Graeme McDowell, attempting to manoeuvre his way into the top-30 in the FedEx Cup standings who make it to the Tour Championship in Atlanta in a fortnight’s time, shot a second round 67 – coming home in just 31 strokes – to reach the midpoint alongside McIlroy on 140. McDowell had five birdies on his back nine, highlighted by back-to-back birdies on the 17th from 10 feet and the 18th from 20 feet.

McIlroy’s second round was one of a disappointing long game, with a number of approach shots missing the green. His putter, in fairness, held up pretty well but, after a strong start, with birdies on the Par 5 11th and 15th holes, McIlroy – who started on the 10th – suffered bogeys on the second, where he found a fairway bunker off the tee, and third, when he pulled his drive into left rough, and he then made bogey at the eighth when his approach missed the green. A birdie on the ninth, his final hole, brought him back to level-par for his round.
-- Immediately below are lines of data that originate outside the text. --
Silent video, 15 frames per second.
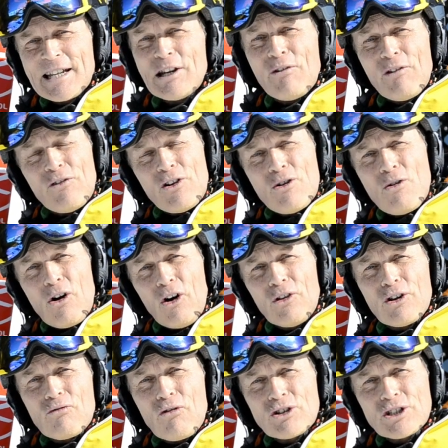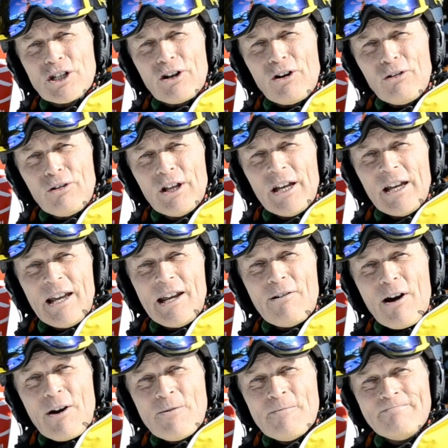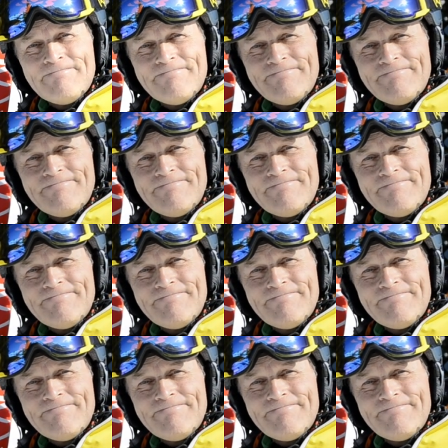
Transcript: ski review on the Rossignol Hero.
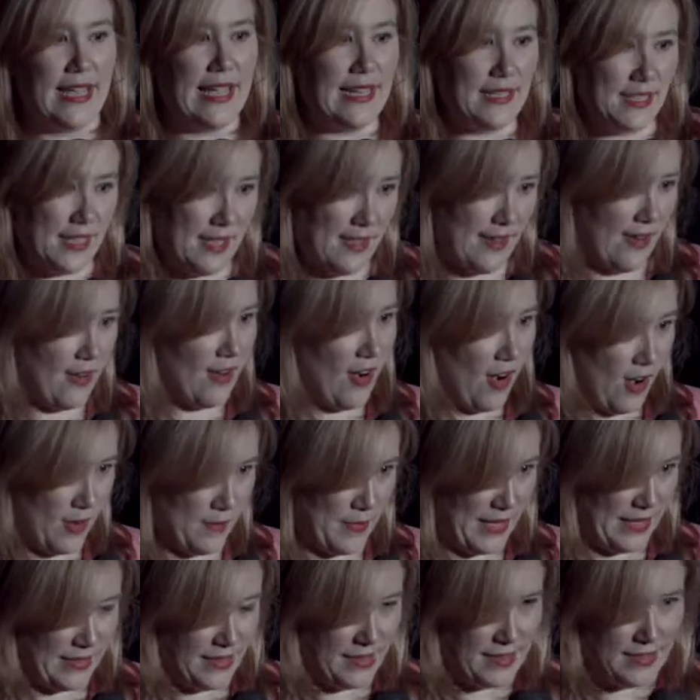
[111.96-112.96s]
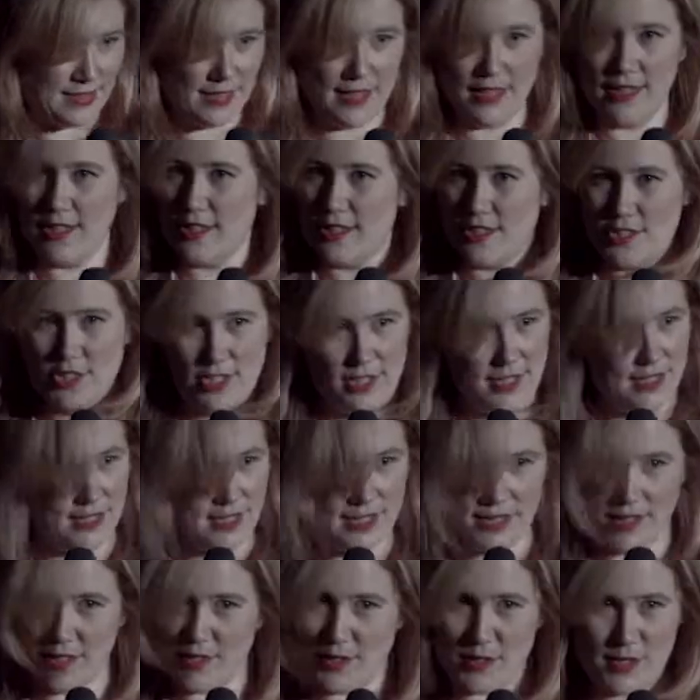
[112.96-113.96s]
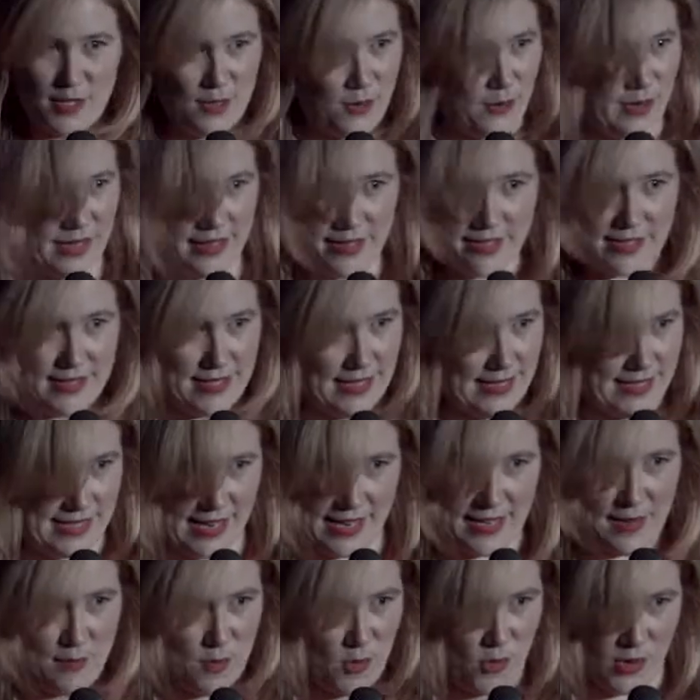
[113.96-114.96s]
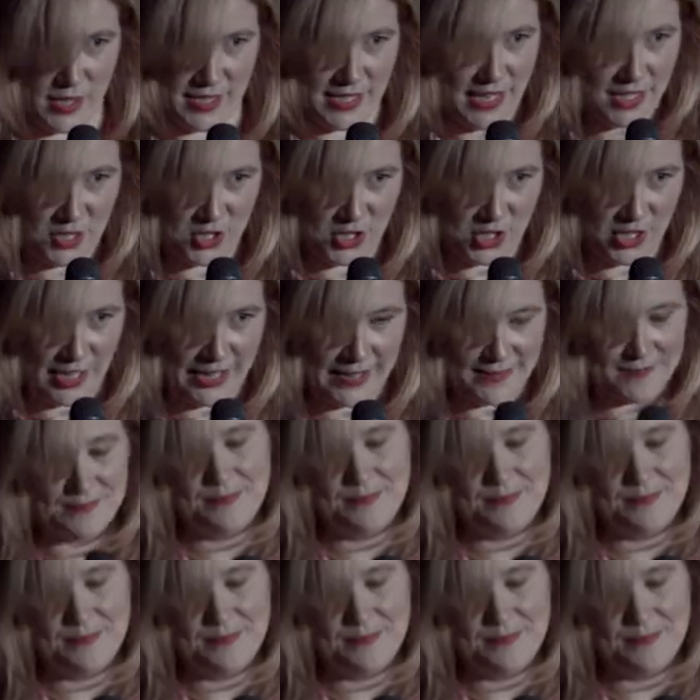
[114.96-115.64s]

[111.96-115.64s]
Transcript: into their garments. She doesn't look so innocent anymore, does she?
Ironically, the best-performing European is a player who wasn’t eligible for the Ryder Cup. Englishman Paul Casey – who was overhauled by McIlroy in the final round of the Deutsche Bank last week – shot a second round 66 for 133 that had him three shots off the pace.

Johnson stole the show with his superb 63 to add to his opening 67 while Castro produced matching 65s to join him in a share of the lead.

On a course where traditionally long-hitters have prevailed, Castro, one of the shorter hitters on tour, explained how he had managed to get into contention for what would be the biggest win of his career.

“I think if you look at the tour, it sure helps to be long; but the guy who is striping it usually wins. A couple of my best weeks have come on really long golf courses. Billy Hurley won at Congressional this year. It always helps to be long, but really the best player that particular week will win.”